En dépit de la diversité de ses origines, le peuple tunisien forme bien une nation. Terre d’islām depuis les premiers siècles de la conquête, comme l’attestent les vénérables mosquées de Tunis et de Kairouan, la Tunisie se rattache à la grande communauté des fidèles de cette religion. Mais l’histoire distingue nettement la Tunisie de ses proches. Les frontières ont été fixées sous les Turcs, consolidées sous le protectorat français, précisées après l’indépendance à la suite d’un différend avec l’Algérie. Par ses villes, par ses densités plus fortes, par ses mœurs, par l’influence française, la Tunisie se distingue bien de la Libye. Et si Algériens et Tunisiens ont beaucoup de points communs, ils s’opposent cependant par une tradition urbaine plus ancienne et plus dense en Tunisie et par l’histoire récente, où l’épisode colonial a moins longuement et moins cruellement marqué la Tunisie que son voisin algérien. Enfin, sous la direction du président Bourguiba, la Tunisie contemporaine souligne son originalité en maintenant d’étroites relations avec des États occidentaux comme la France et les États-Unis, tout en affirmant son appartenance au monde arabe et à l’univers des pays sous-développés.
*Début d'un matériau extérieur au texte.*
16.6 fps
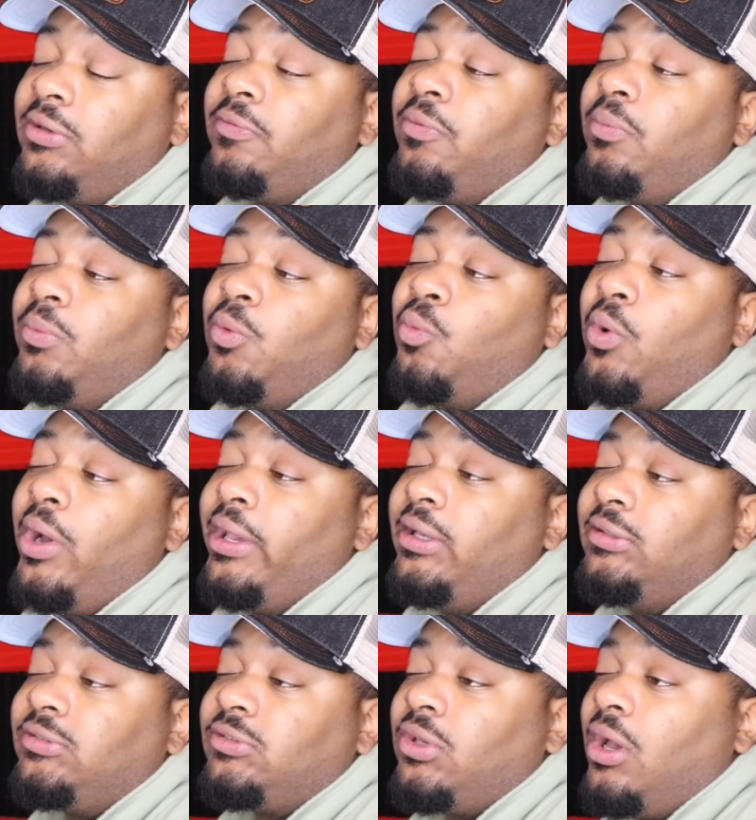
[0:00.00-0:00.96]
And from the way
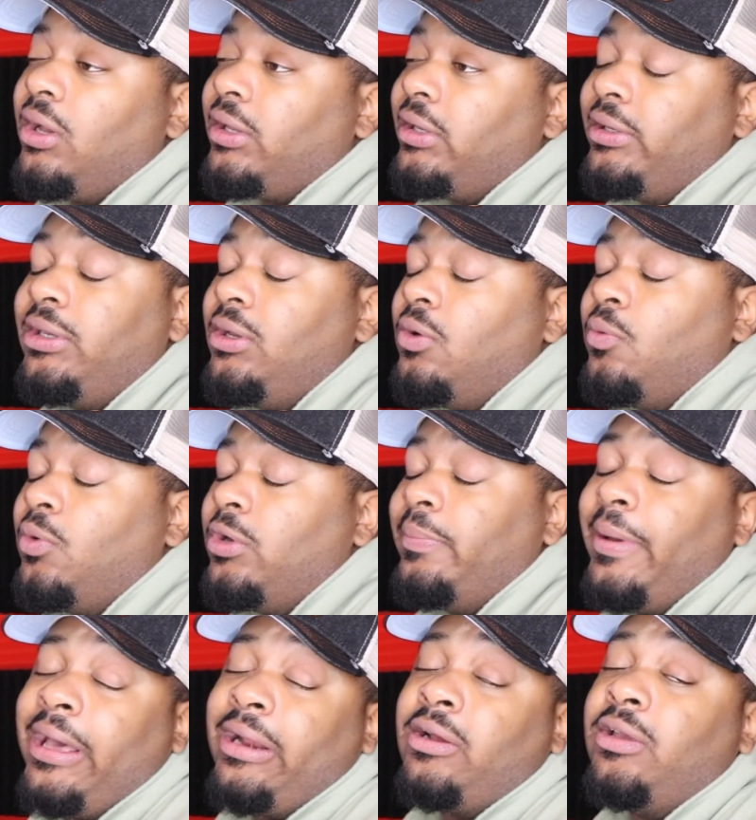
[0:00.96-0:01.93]
he's talking, he don't want to
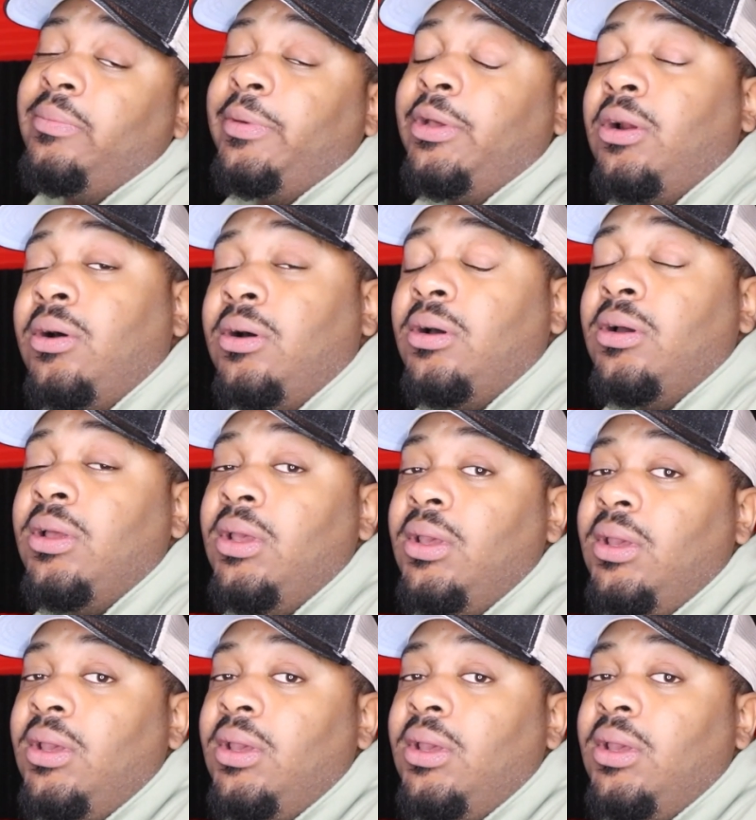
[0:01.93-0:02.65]
battle him at all.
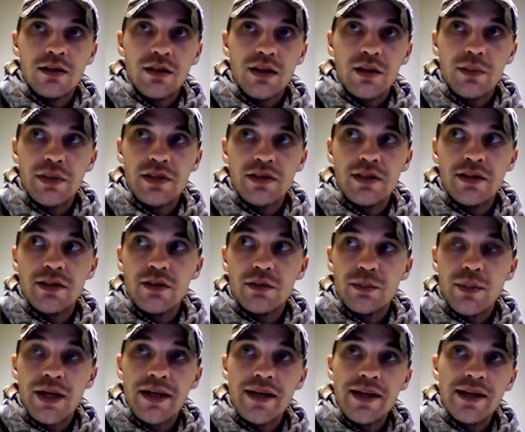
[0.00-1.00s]
not a big deal.
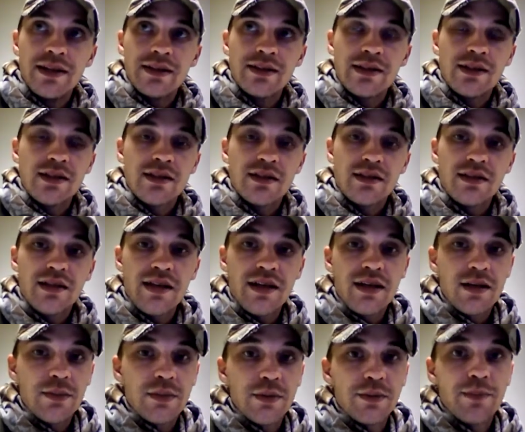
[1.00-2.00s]
My next
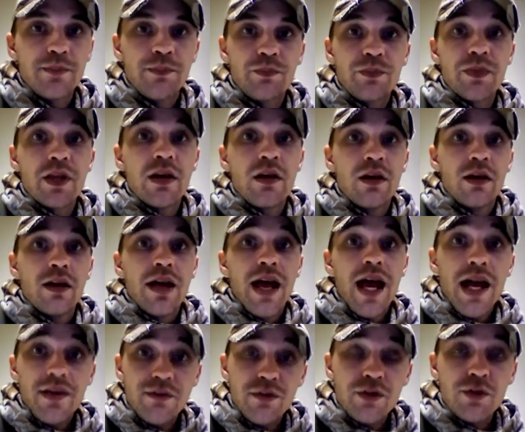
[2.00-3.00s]
step,
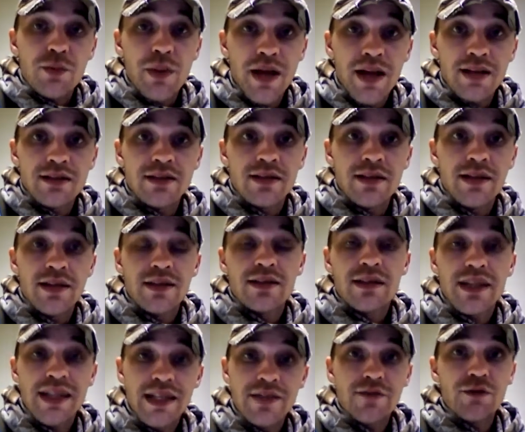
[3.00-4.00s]
after you pass the
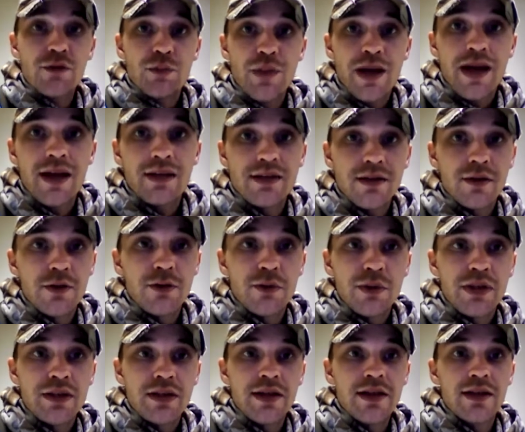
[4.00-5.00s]
test, if you pass all
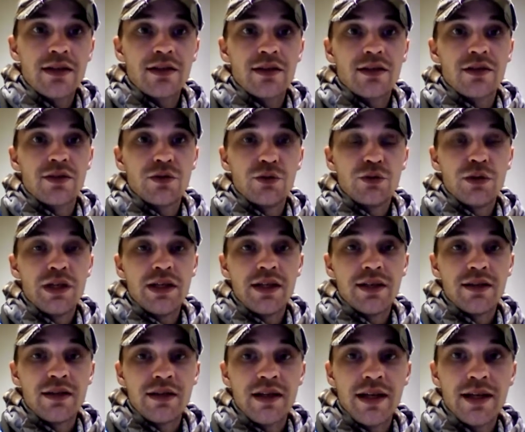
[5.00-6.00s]
3 tests, you
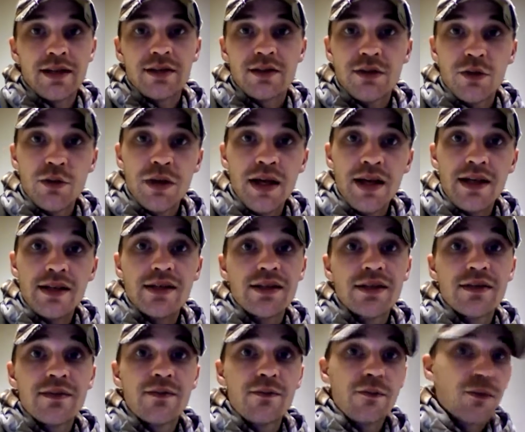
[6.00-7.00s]
get the next 2
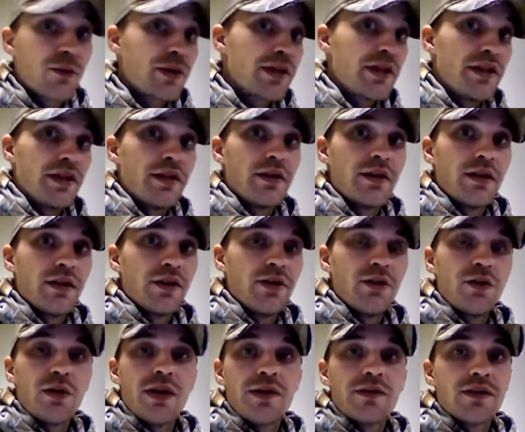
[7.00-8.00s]
days free.
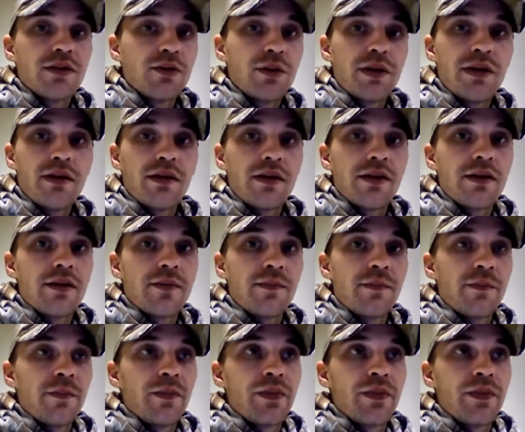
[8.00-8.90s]
You don't have to do anything.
La démographie, en effet, rattache bien encore la Tunisie à l’ensemble des pays où la population tend à croître plus vite que la production. En 1881, la Régence comptait environ 1,5 million d’habitants. Depuis une cinquantaine d’années, la progression ne cesse de s’affirmer : 2 100 000 habitants en 1921, 3 900 000 en 1956, 4 650 000 en 1966 (malgré le départ de la plus grande partie des Européens), plus de 5,7 millions en 1977. La population augmente d’un peu plus de 100 000 unités par an.

Dans ce mouvement, les migrations internationales interviennent assez peu et tendent plutôt à ralentir la progression générale. Au départ des Européens s’ajoute, en effet, l’émigration régulière de travailleurs vers l’Europe, le solde des dernières migrations s’élevant à environ 20 000 personnes par an.